Apart from the images, every record below must be given again without alteration.

(Records drawn from a dataset)
_ _ _ _ _
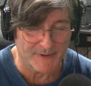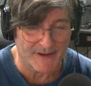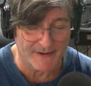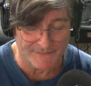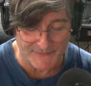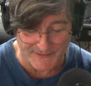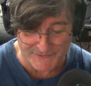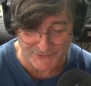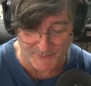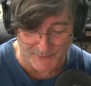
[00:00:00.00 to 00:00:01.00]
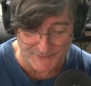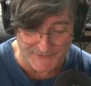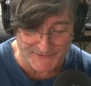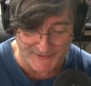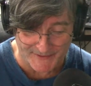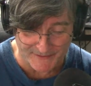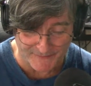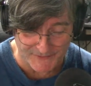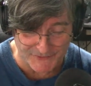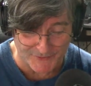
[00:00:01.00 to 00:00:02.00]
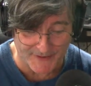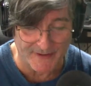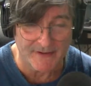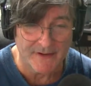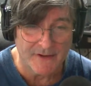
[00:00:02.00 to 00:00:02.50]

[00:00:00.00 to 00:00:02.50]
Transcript: behalf of the Astronomical Society of Victoria,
_ _ _ _ _
- [RESPONSE BOX]:
[00:00:00.00 to 00:00:01.00]
[00:00:01.00 to 00:00:02.00]
[00:00:02.00 to 00:00:02.50]

[00:00:00.00 to 00:00:02.50]
Transcript: behalf of the Astronomical Society of Victoria,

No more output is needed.